DATASET EXCERPTS Start Marker

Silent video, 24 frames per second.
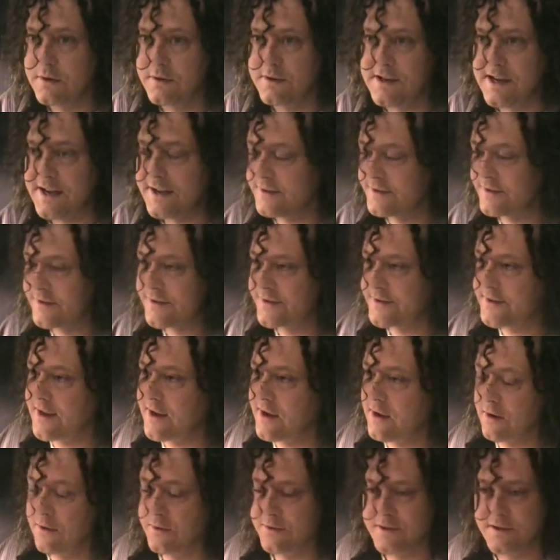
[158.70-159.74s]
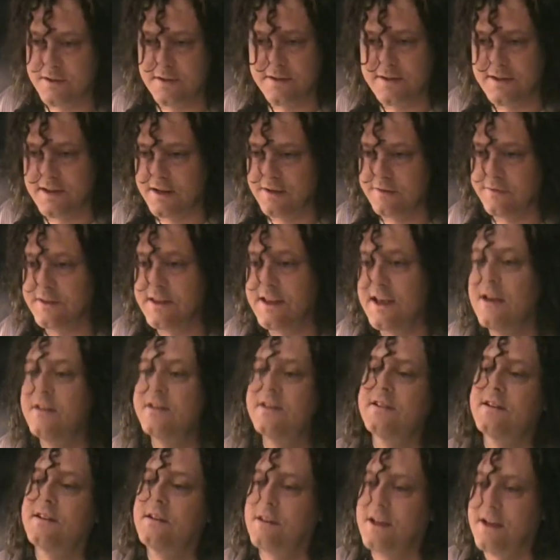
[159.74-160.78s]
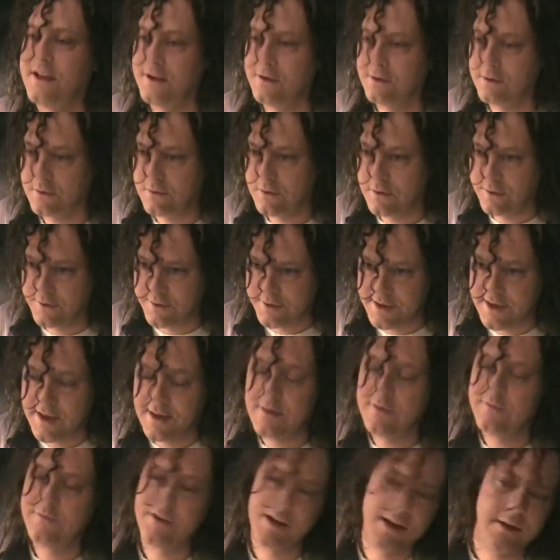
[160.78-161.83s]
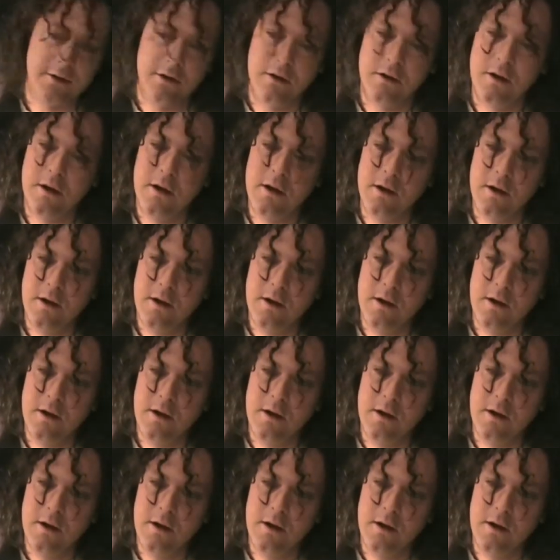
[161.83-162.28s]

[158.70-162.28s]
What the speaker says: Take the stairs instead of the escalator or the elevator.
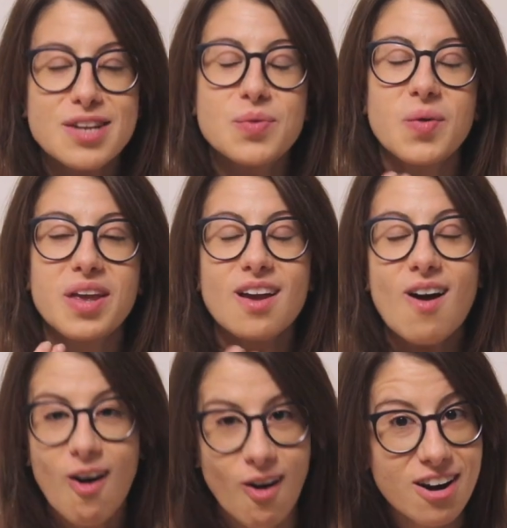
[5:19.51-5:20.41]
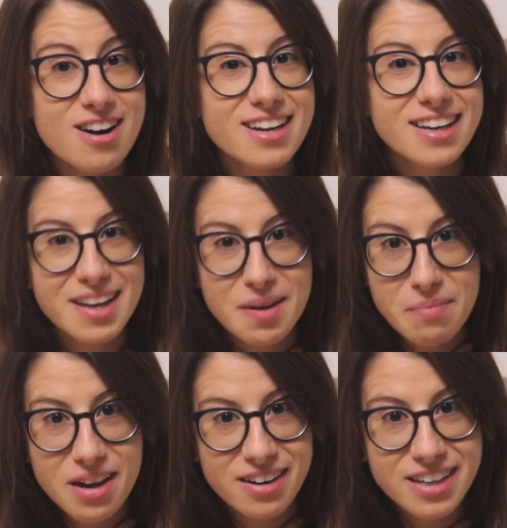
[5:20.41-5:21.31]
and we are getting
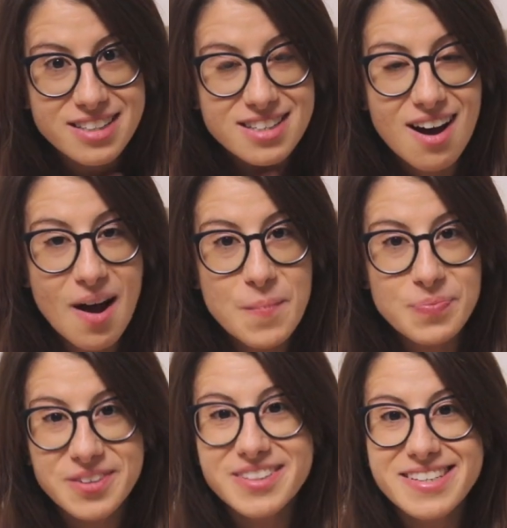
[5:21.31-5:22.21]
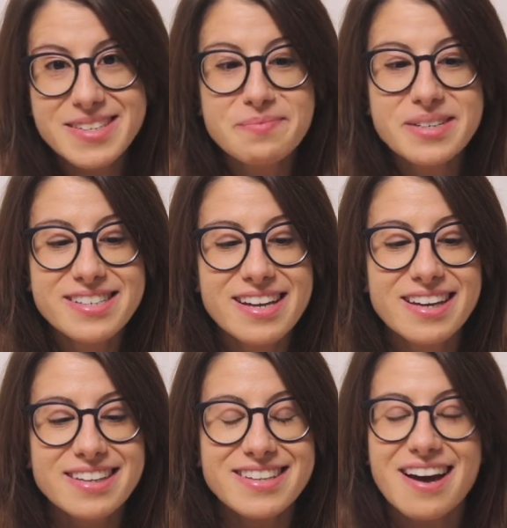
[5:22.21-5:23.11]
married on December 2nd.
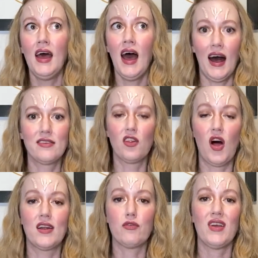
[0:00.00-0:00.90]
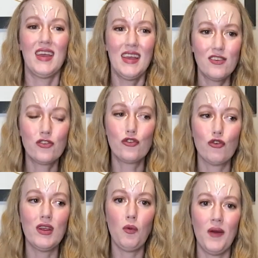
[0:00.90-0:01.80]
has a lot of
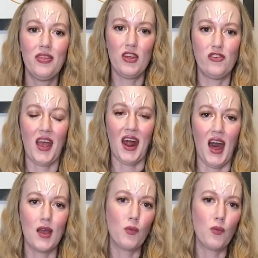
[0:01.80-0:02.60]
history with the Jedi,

DATASET EXCERPTS End Marker
DATASET EXCERPTS Start Marker

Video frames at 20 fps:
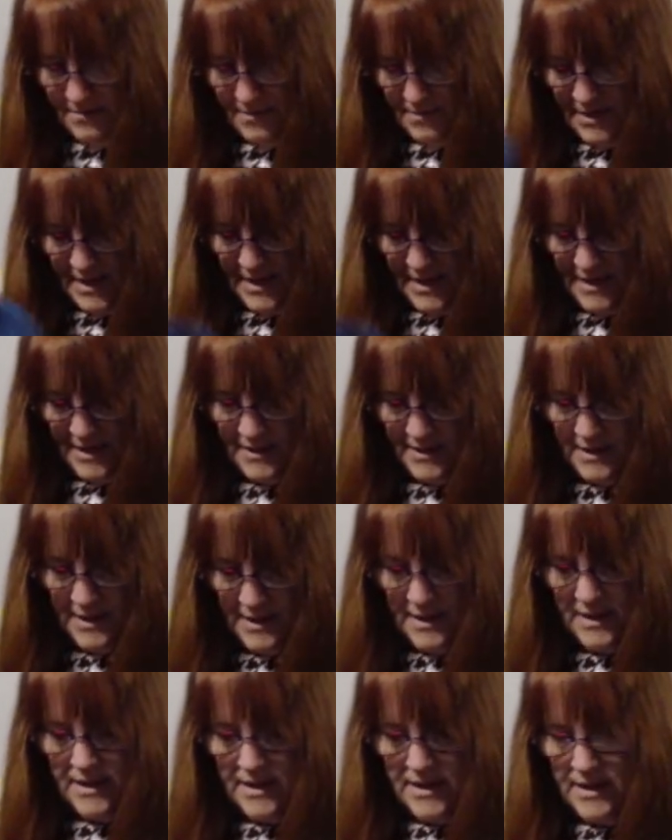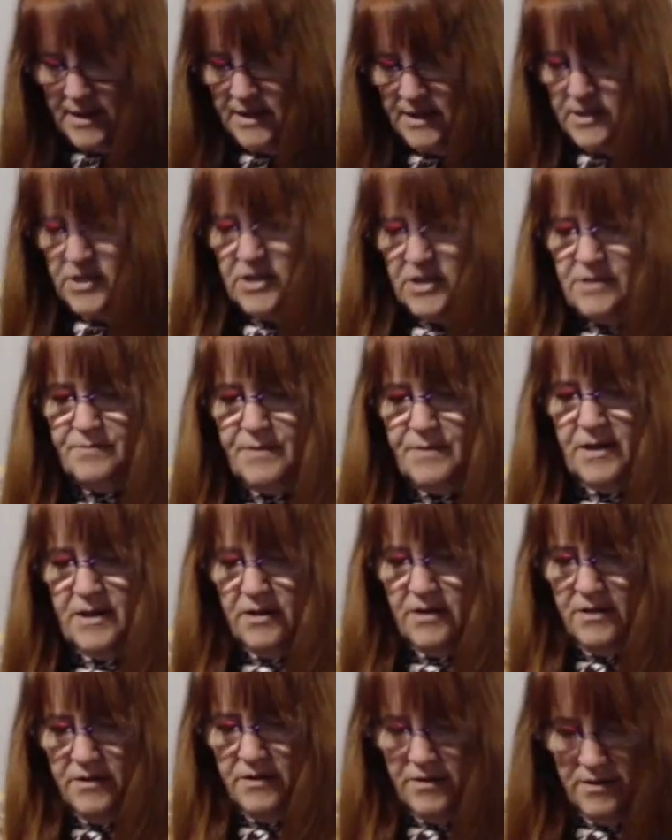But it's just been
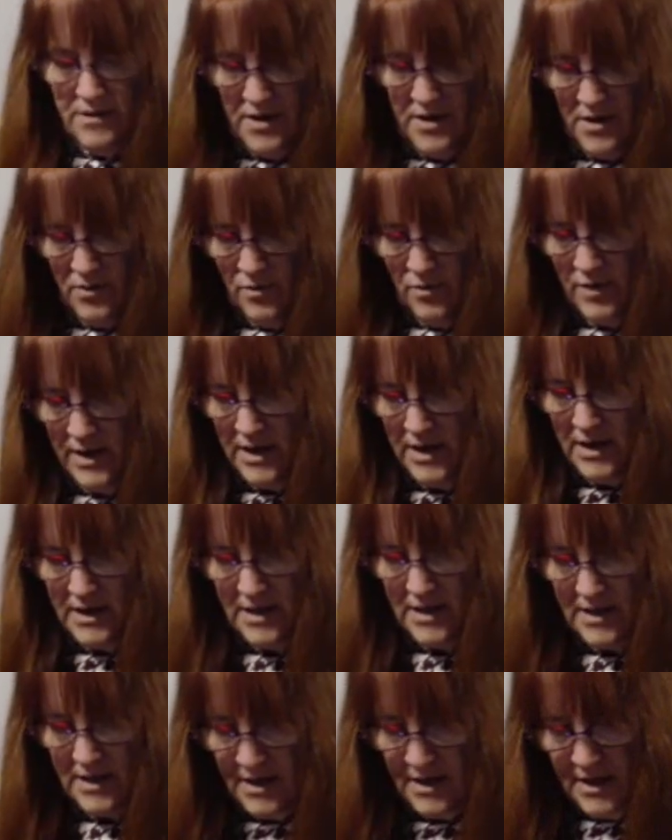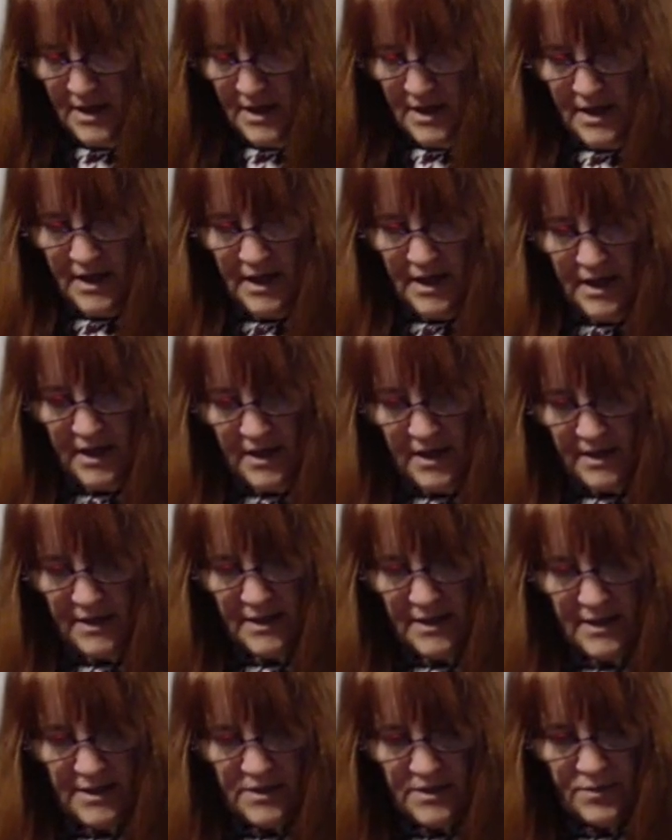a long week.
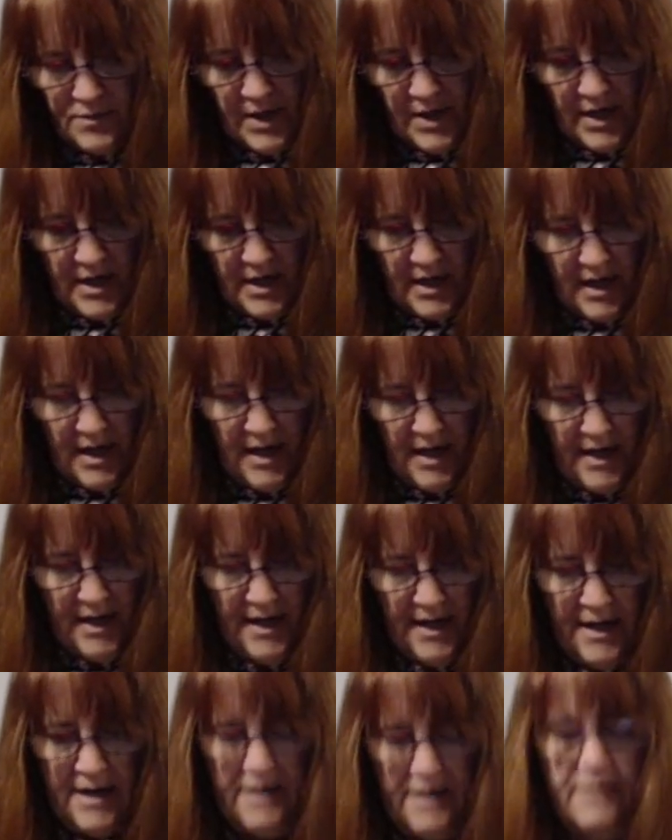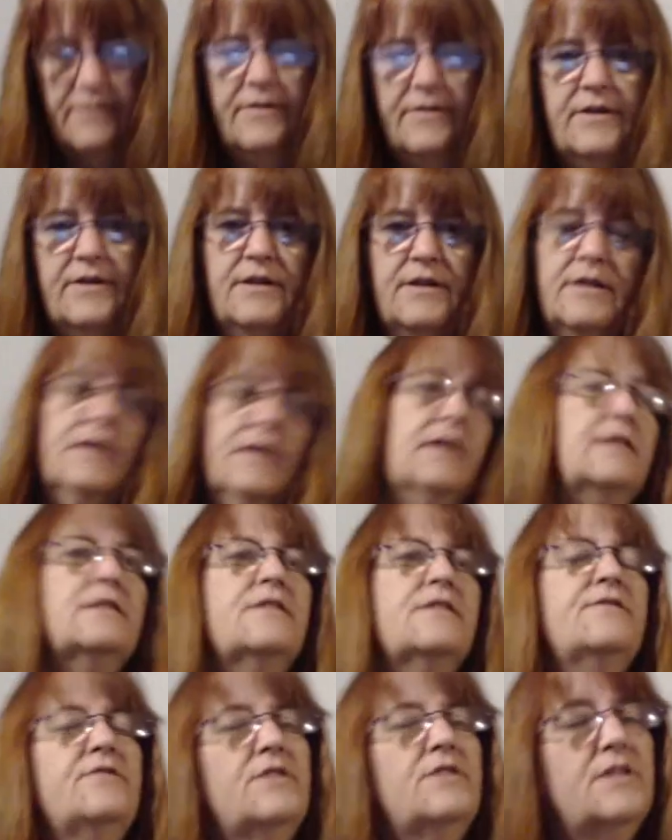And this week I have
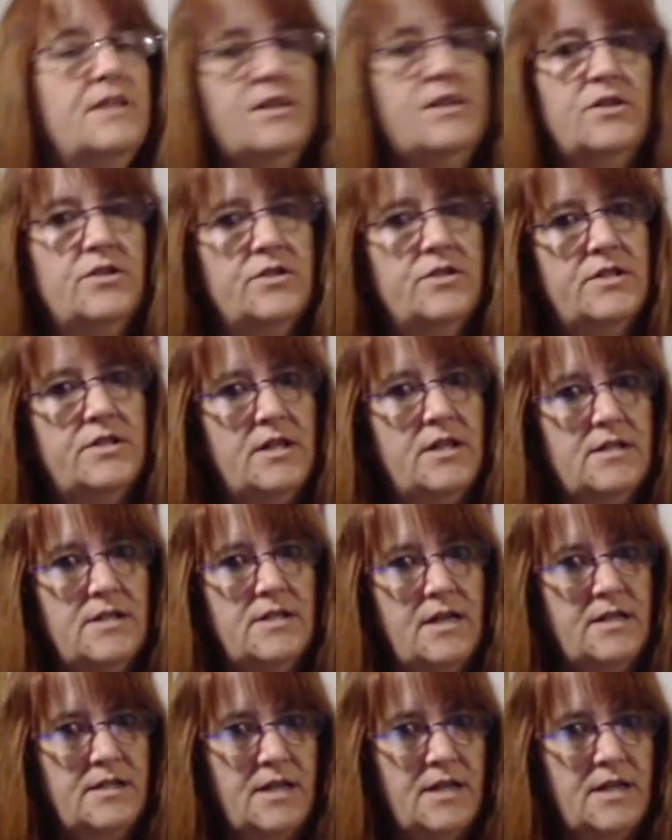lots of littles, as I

DATASET EXCERPTS End Marker

With the pictures left out, write out exactly the lines above from the one containing "[160.78-161.83s]" through the one containing "[0:00.00-0:00.90]".

[WORKED SOLUTION]
[160.78-161.83s]
[161.83-162.28s]

[158.70-162.28s]
What the speaker says: Take the stairs instead of the escalator or the elevator.
[5:19.51-5:20.41]
[5:20.41-5:21.31]
and we are getting
[5:21.31-5:22.21]
[5:22.21-5:23.11]
married on December 2nd.
[0:00.00-0:00.90]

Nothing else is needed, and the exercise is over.